Study confirms the effectiveness of cystic fibrosis therapy in toddlers

Therapy options for those affected by cystic fibrosis have improved enormously in recent years, and the effectiveness of the triple therapy consisting of Elexacaftor, Tezacaftor, and Ivacaftor has already been demonstrated over 12 months in adults and elementary school-aged children. Now, DZL scientists have shown in the first and so far only randomized, double-blind, placebo-controlled study of CFTR modulators in toddlers (ages two to five) the long-term effectiveness of the dual therapy with Lumacaftor and Ivacaftor (LUM/IVA).

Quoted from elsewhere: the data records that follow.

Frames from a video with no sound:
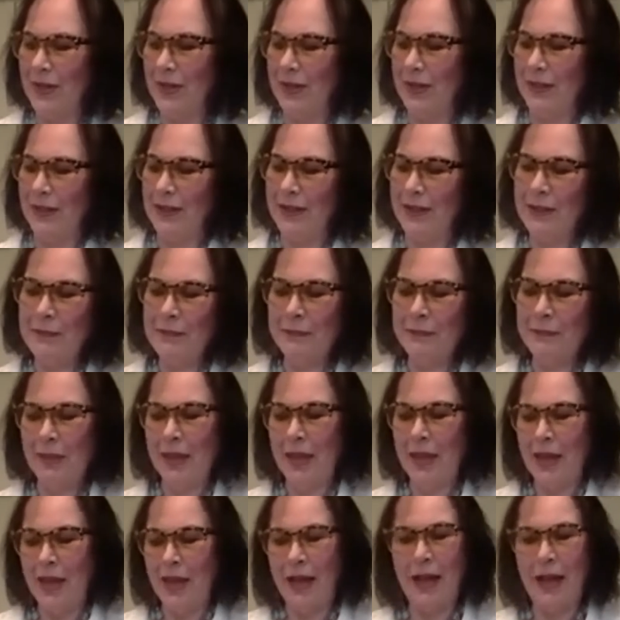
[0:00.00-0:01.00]
Okay.
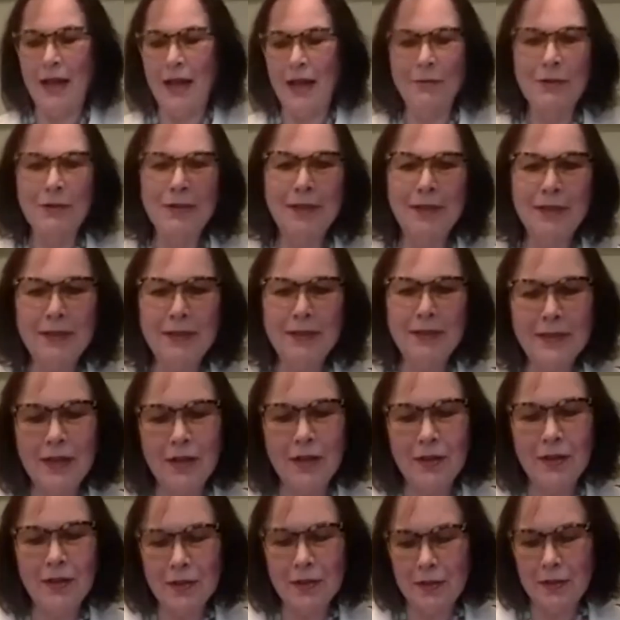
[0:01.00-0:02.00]
I'm going to
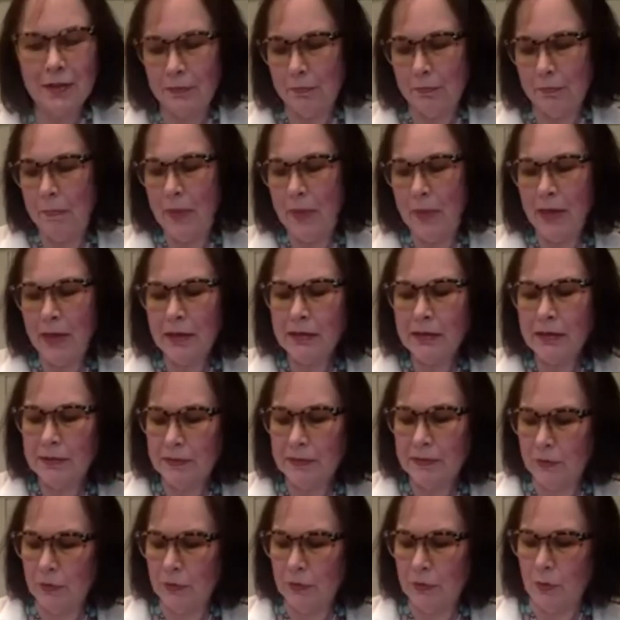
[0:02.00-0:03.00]
start at the
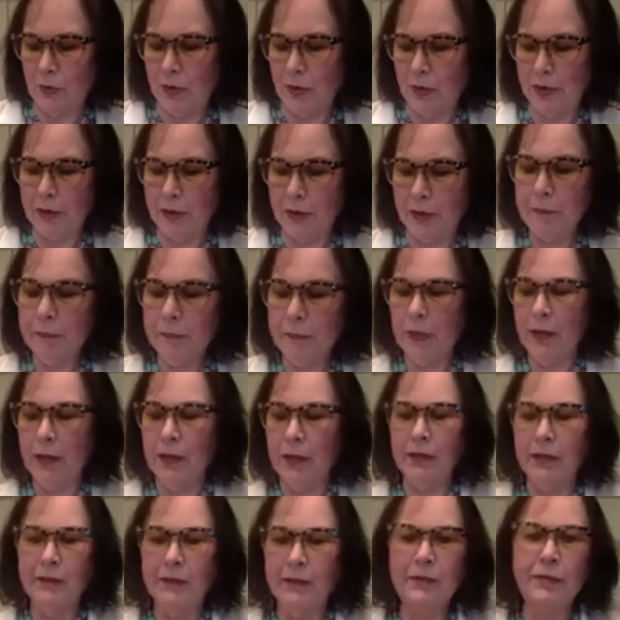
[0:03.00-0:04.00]
backstory.
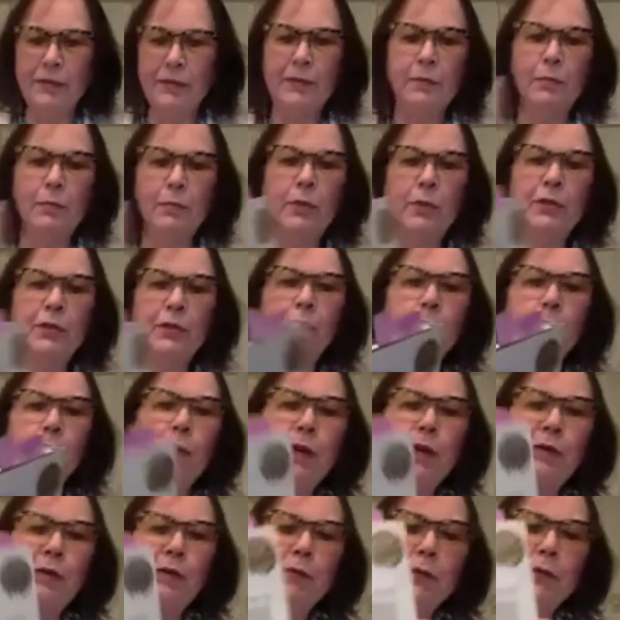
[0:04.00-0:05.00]
This is the book you
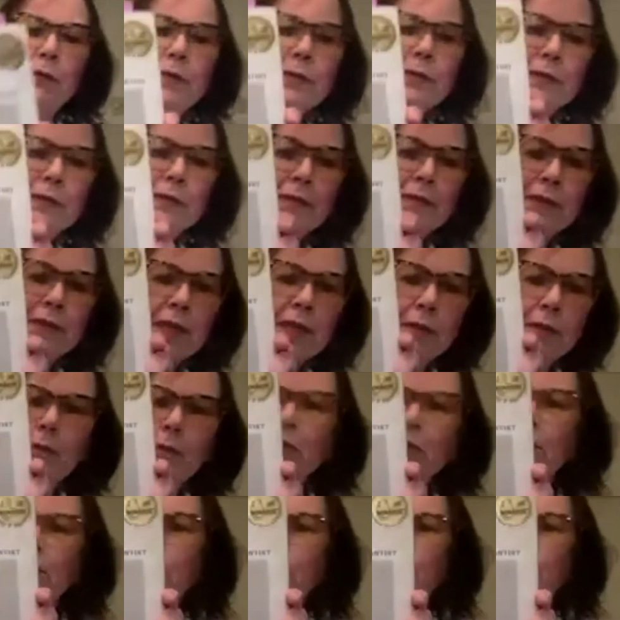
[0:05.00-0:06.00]
referenced, Sam
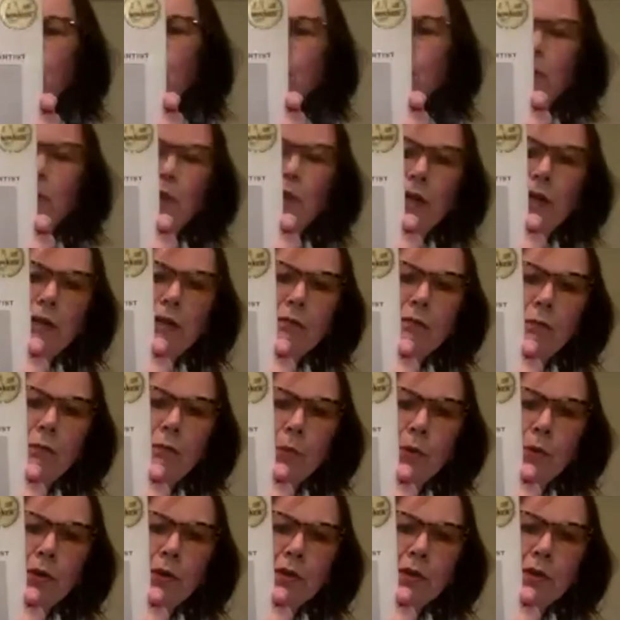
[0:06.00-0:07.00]
English, The Life,
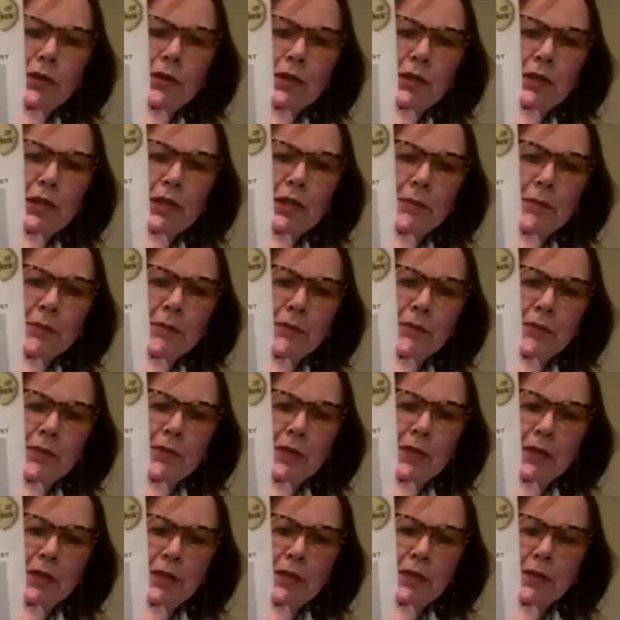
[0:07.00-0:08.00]
Work, and Times of
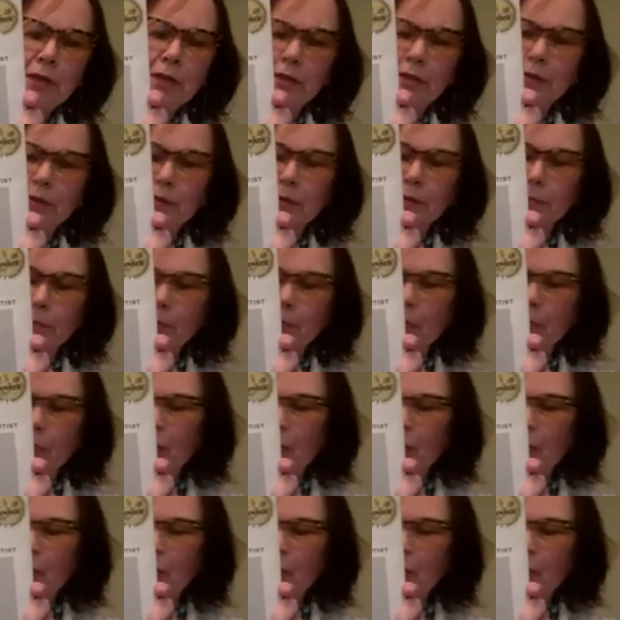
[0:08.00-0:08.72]
an Artist.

In the first part of the Phase-2 study - which has already been published - DZL researchers demonstrated that early treatment with LUM/IVA has the potential to influence the course of cystic fibrosis in children from the age of two. The 48-week, randomized, double-blind, placebo-controlled treatment phase, in which children with CF (homozygous for F508del-CFTR) received either LUM/IVA or a placebo, was extended in the second part by an additional 48-week open-label phase during which all children received the medication. For this second phase, among other parameters, the chest MRI global score was chosen as the primary endpoint to evaluate thoracic MRI as a diagnostic tool for assessing disease progression.

The results showed significant improvements in the chest MRI global score and lung function, measured by the lung clearance index (LCI2.5), compared to the baseline values from 96 weeks earlier. These study results support the use of thoracic MRI as a diagnostic tool, especially for assessing disease progression and treatment success in mildly affected young children.

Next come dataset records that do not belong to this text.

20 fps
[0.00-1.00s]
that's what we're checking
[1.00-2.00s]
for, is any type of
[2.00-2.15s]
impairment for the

Overall, the study demonstrated that early intervention can help minimize long-term damage to the lungs and other organs. Since cystic fibrosis is a progressive disease and untreated patients have a poor prognosis, the findings suggest that early combination therapy can improve both the lifespan and quality of life of patients. .

The findings of the study represent a significant step forward in the treatment of the disease, as they highlight the advantages of early therapy. Experts hope that this and further research will help improve treatment options for cystic fibrosis patients and ultimately increase both life expectancy and quality of life.

About Cystic Fibrosis
Cystic fibrosis, also known as CF, is one of the most common congenital metabolic disorders in Europe. In Germany, around 8,000 people are affected. A defect in the CFTR gene affects the salt and water balance in the body of affected individuals, leading to thick mucus that can block various organs, including the lungs, thereby impairing their function. This results in recurrent infections, inflammation, and a gradual decline in lung function. Until 2020, treatment was exclusively symptomatic, involving the inhalation of mucus-thinning medications. With new therapy options such as dual and triple therapies, it has been possible since 2020 to address the underlying cause of the disease for the first time. The demonstration of the long-term effectiveness of the combination therapy starting in early childhood is therefore a groundbreaking success in curbing the progression of the disease.